If we continue to see inflation grind higher ( not drastically but a .1% here, and a .1% there ) it is going to give the central bank a migraine. If Tiff reverses his rate cut and raises rates again, then he will lose a massive amount of credibility. How can you cut one month, and then raise 2 months out? It leads people to ask why the cut happened in the first place? I have said it many times, but what the hell, why not repeat it? I don’t think we should have cut rats in June. Inflation was clearly not back at target, nor did we have a 3 month rolling average to show it consistently coming down, smoothing out etc. We had one or two months at best, where it dropped, however that can be seasonal at best. So, if inflation goes up from here, and Tiff raises rates, he will kill whatever remaining credibility the BOC has left ( lets not forget the “rates will remain low for a long time”, and “inflation is transitory”) , and also kill the market hype around rates coming down. Sorry to all those people who now make a living hyping real estate on Tik Tok, but a rate hike will kill demand and no matter how many walks you go on, or how many videos you dance to – people won’t buy it.
However, there is a larger risk in rising inflation, and that is if the BOC DOESN’T hike rates. Yep, if inflation continues to grind up and the BOC doesn’t raise rates, then we risk a lot more problems with the financial system. If rates do not rise and inflation does, it will really start to deteriorate people’s real earnings. It will also start a cycle whereby people think he won’t raise, so they continue to buy without fearing higher borrowing costs – which begets further higher inflation, and round and round we go. The risk here is if inflation rises and we don’t raise rates to stop the bleeding. After this comment people will argue with me because it goes against their self interest of making money, but the truth is the truth.
No matter what Tiff decides to do, he will be between a rock and a hard place if we continue to see inflation creep up. Since March of 2020 we have had inflation in the 1% to 3% range for only 9 months, with 43 months of that period inflation being either below 1%, or above 3%. That means the BOC is achieving their mandate about 17% of the time.
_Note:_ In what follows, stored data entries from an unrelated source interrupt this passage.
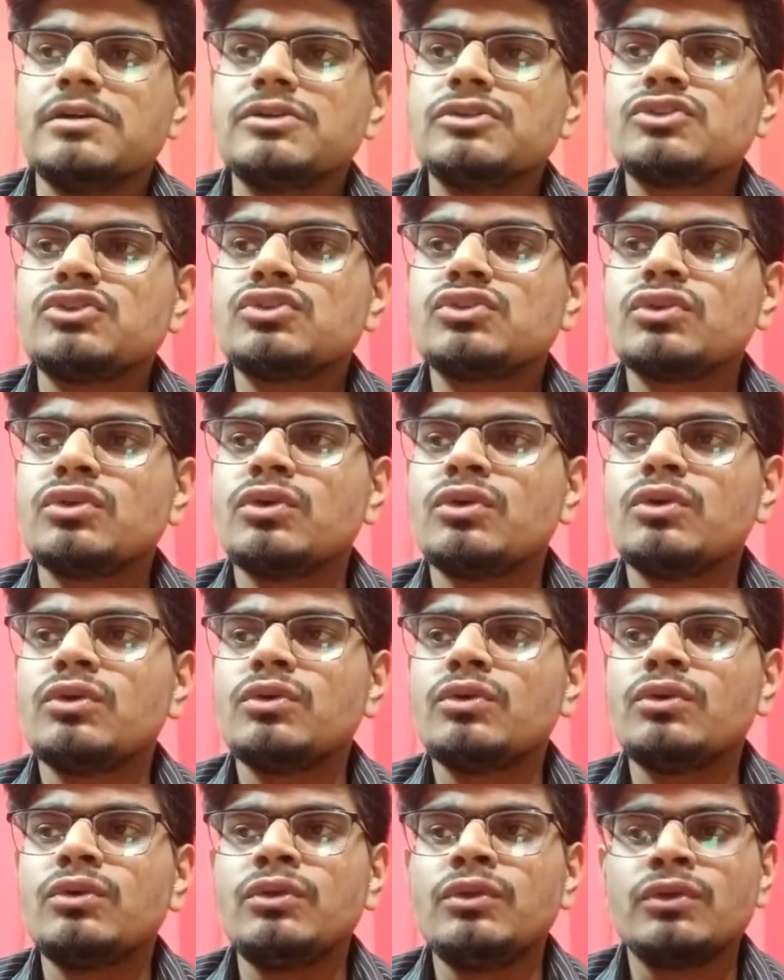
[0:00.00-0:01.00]
So
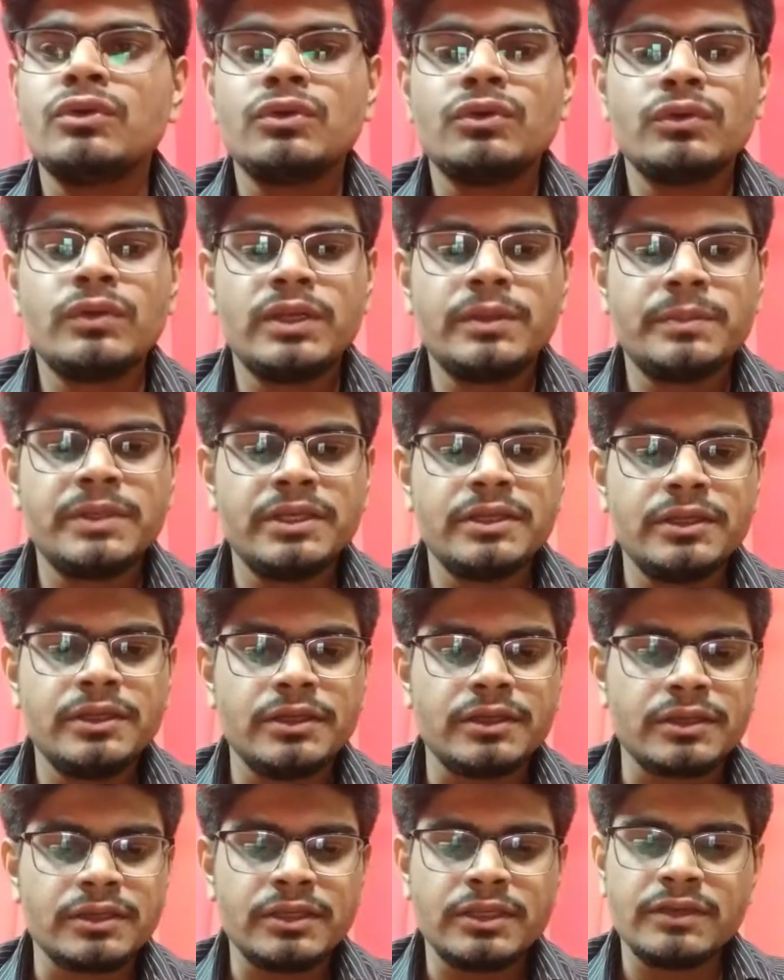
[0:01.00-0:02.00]
you will be
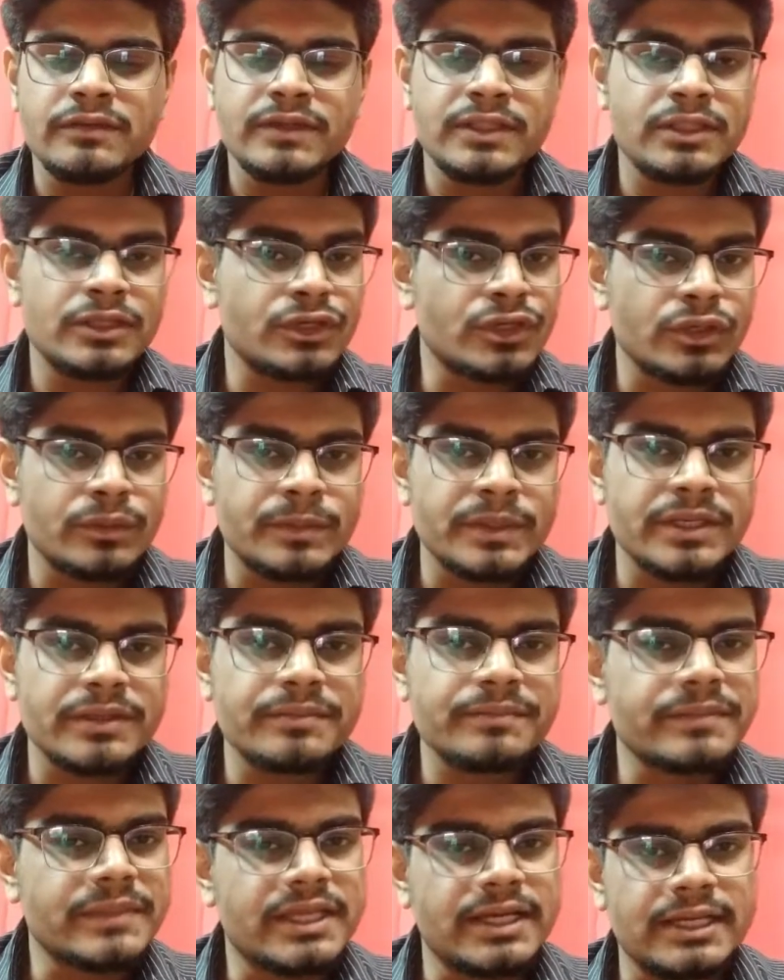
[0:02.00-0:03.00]
given the topic.
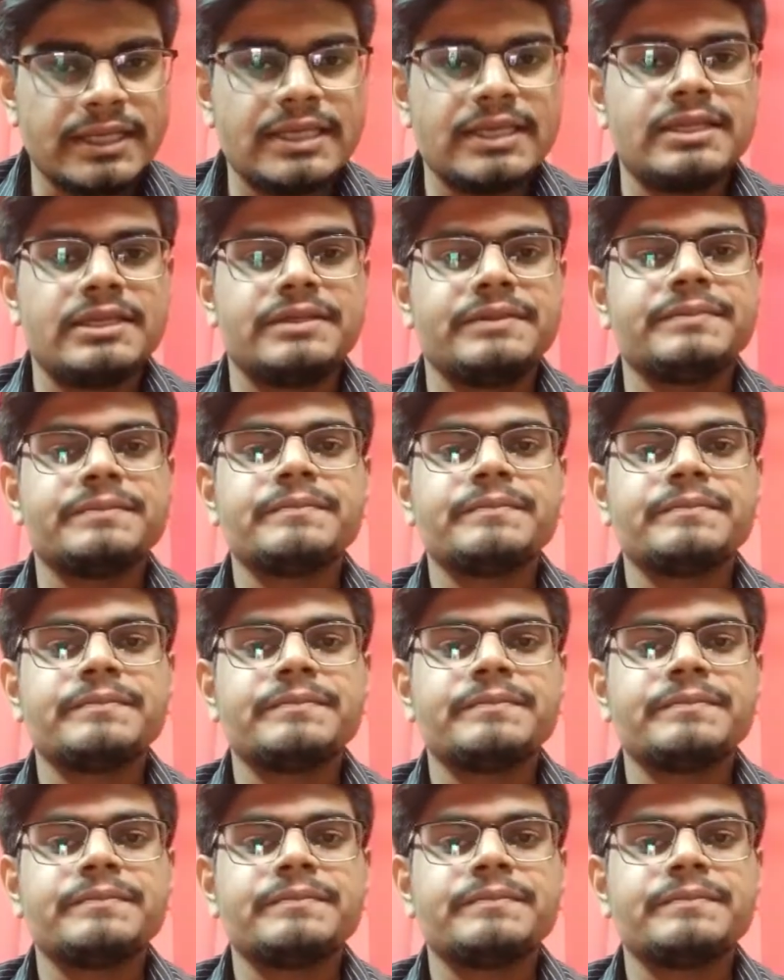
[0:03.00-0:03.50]
Again,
Put another way, that means they AREN’T achieving their mandate about 83% of the time. A lot of people will say that COVID threw things for a loop. Sure, but we can’t blame COVID for an 83% failure rate. We cannot blame COVID for not raising rates when we should have. To the day I die, I will never be able to figure out why central bankers did not raise policy rates in early to mid 2021 when it was clear that inflation was out of control. It was not ‘ transitory ‘ like they said. We all knew it, but somehow the smartest people in the central banks didn’t. People who were well paid, and in the BOC’s case – well bonused, to get it right – somehow got it totally wrong. As we reflect back at the errors made on monetary policy we had the ” rates will remain low for a long time ” – strike 1, “inflation is transitory” – strike 2. Will dropping rates before inflation was tamed end up being strike 3 for Uncle Tiff?